RECORDS PROVIDED:

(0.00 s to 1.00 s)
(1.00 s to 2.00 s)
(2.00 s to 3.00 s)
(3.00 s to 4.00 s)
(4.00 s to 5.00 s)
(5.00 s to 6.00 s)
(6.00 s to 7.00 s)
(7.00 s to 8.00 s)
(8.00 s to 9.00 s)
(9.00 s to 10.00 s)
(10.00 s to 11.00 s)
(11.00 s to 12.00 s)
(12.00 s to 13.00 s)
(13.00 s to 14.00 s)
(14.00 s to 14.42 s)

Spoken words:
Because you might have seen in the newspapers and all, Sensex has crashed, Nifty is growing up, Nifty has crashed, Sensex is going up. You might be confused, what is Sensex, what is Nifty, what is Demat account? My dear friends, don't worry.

---

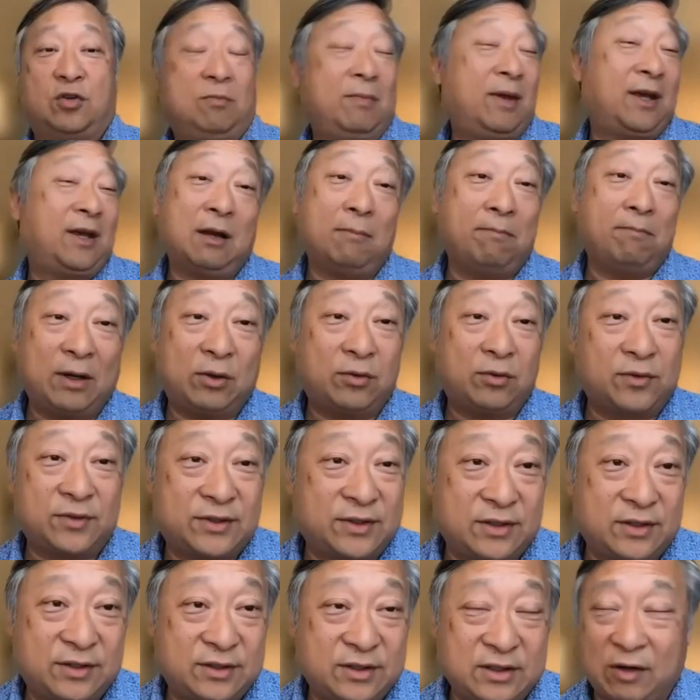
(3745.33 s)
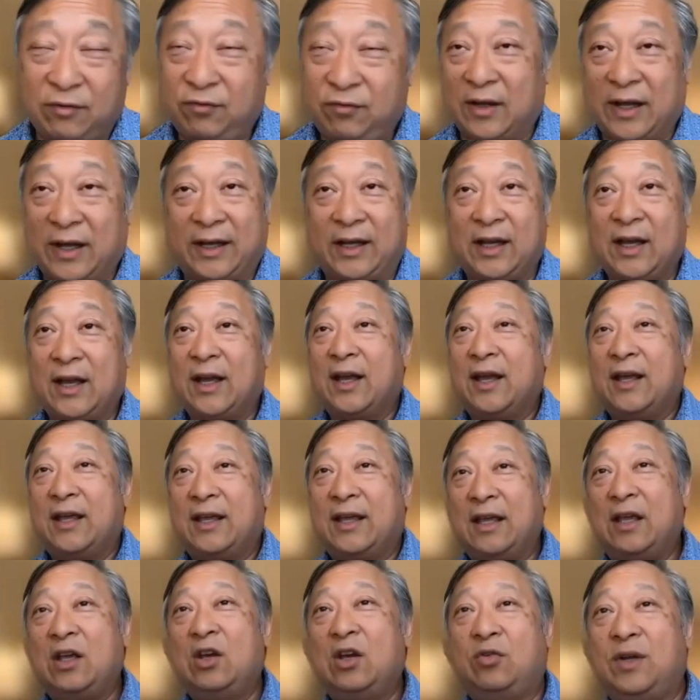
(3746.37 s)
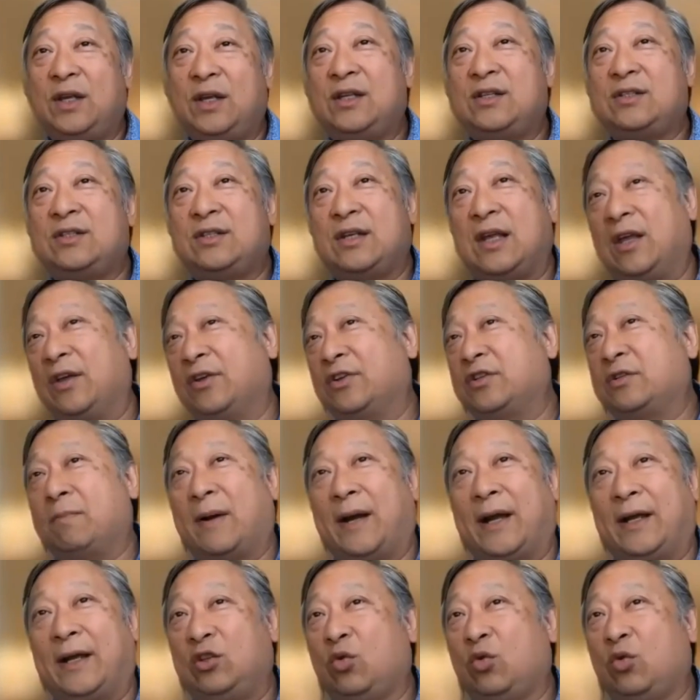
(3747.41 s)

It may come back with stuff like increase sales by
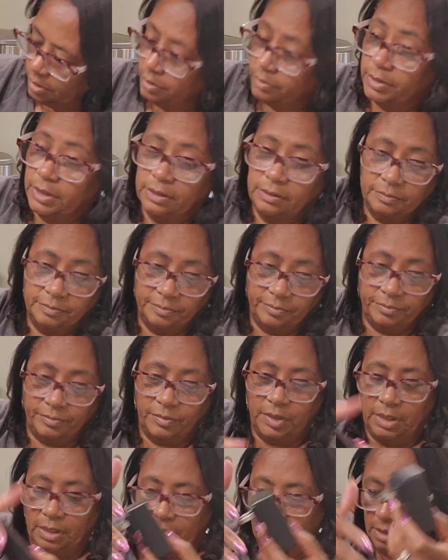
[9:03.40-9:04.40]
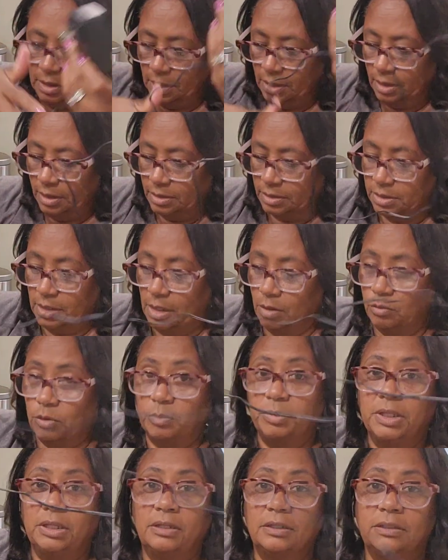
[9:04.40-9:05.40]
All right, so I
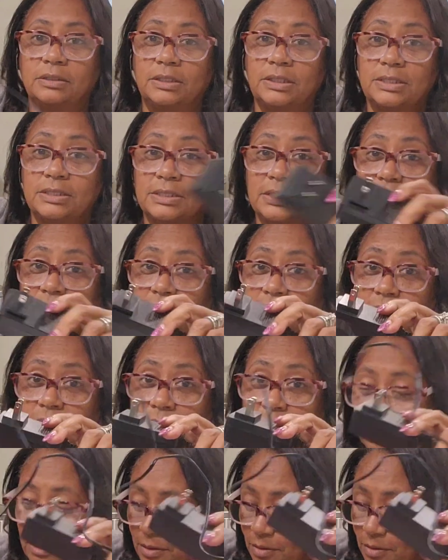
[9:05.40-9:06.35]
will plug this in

* * *

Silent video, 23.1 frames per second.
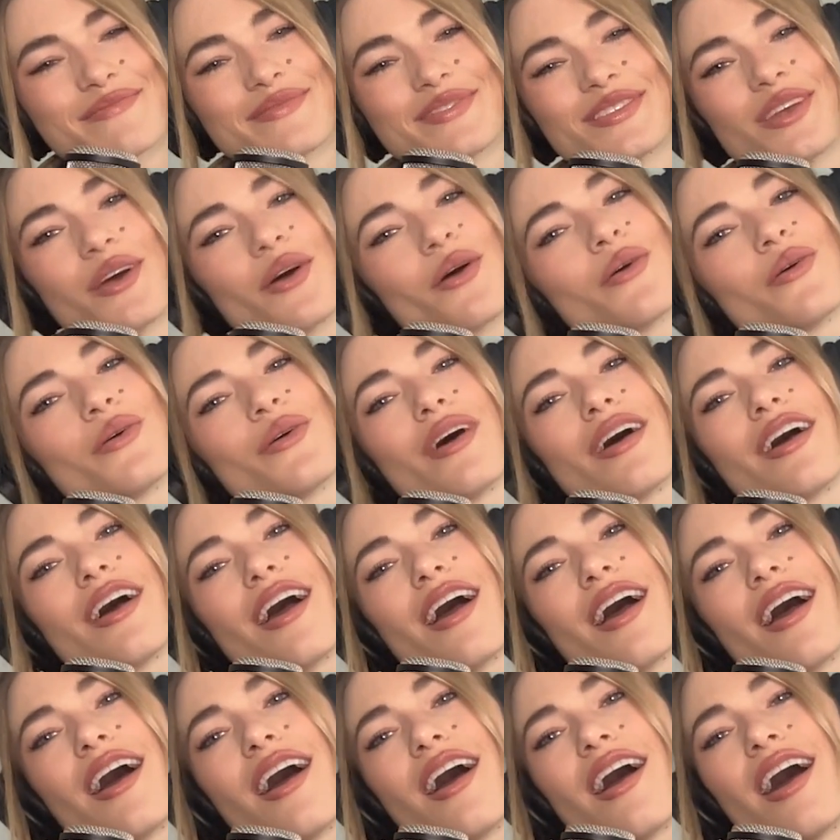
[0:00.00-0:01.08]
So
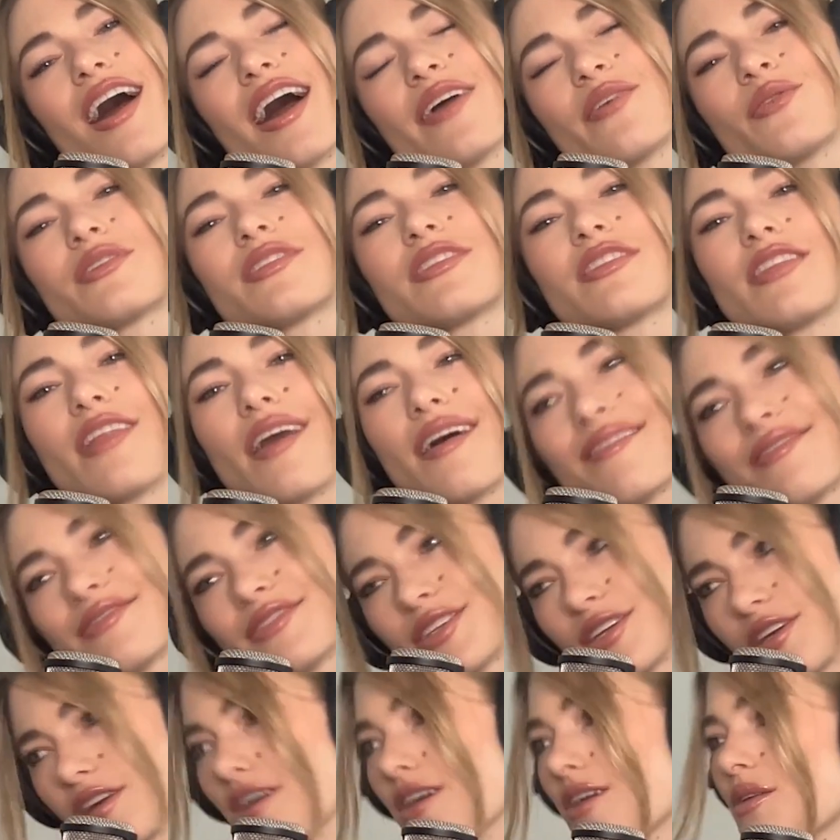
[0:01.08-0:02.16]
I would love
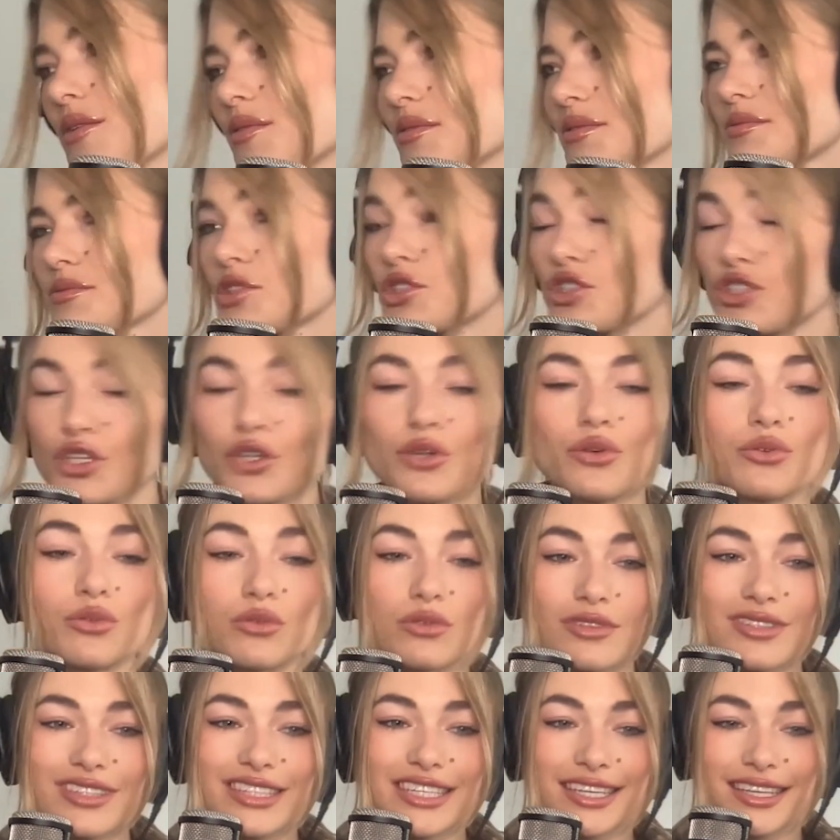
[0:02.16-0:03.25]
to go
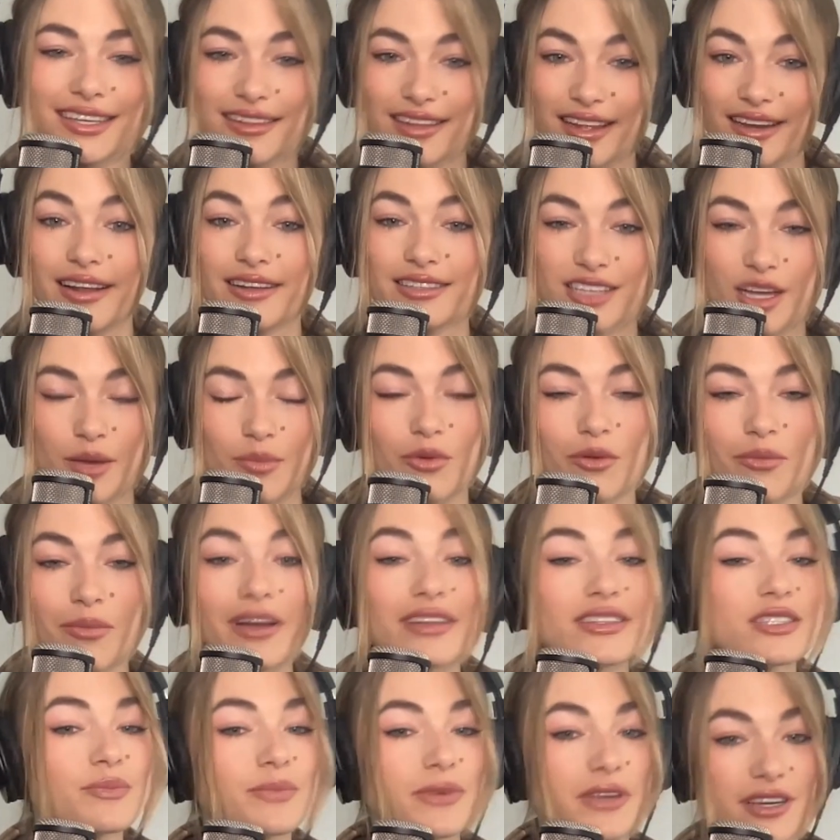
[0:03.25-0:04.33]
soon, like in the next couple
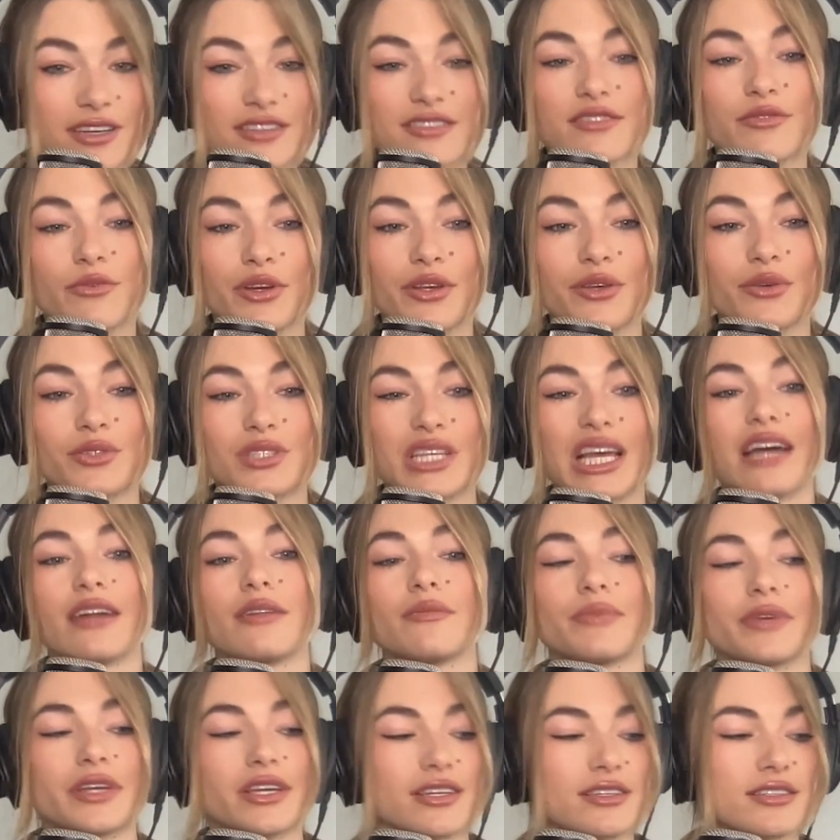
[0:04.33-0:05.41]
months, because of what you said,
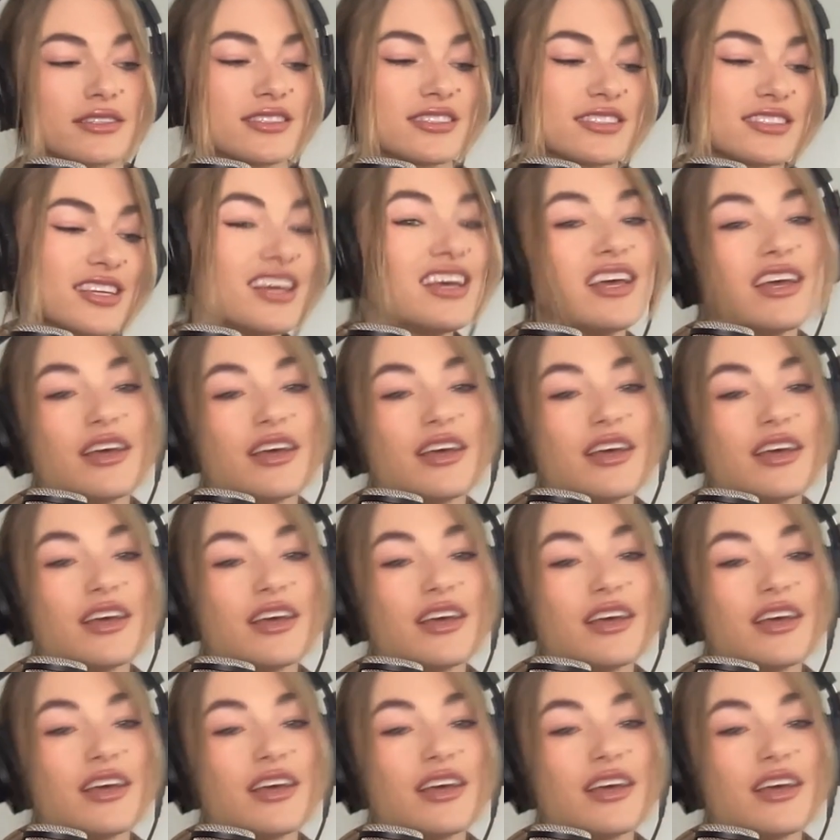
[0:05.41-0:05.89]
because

WHAT TO WORK ON:
In the listing above, locate the line containing "(8.00 s to 9.00 s)" and the line containing "(14.00 s to 14.42 s)". Transcribe those two lines and everything between them, exactly as written.

TASK RESPONSE:
(8.00 s to 9.00 s)
(9.00 s to 10.00 s)
(10.00 s to 11.00 s)
(11.00 s to 12.00 s)
(12.00 s to 13.00 s)
(13.00 s to 14.00 s)
(14.00 s to 14.42 s)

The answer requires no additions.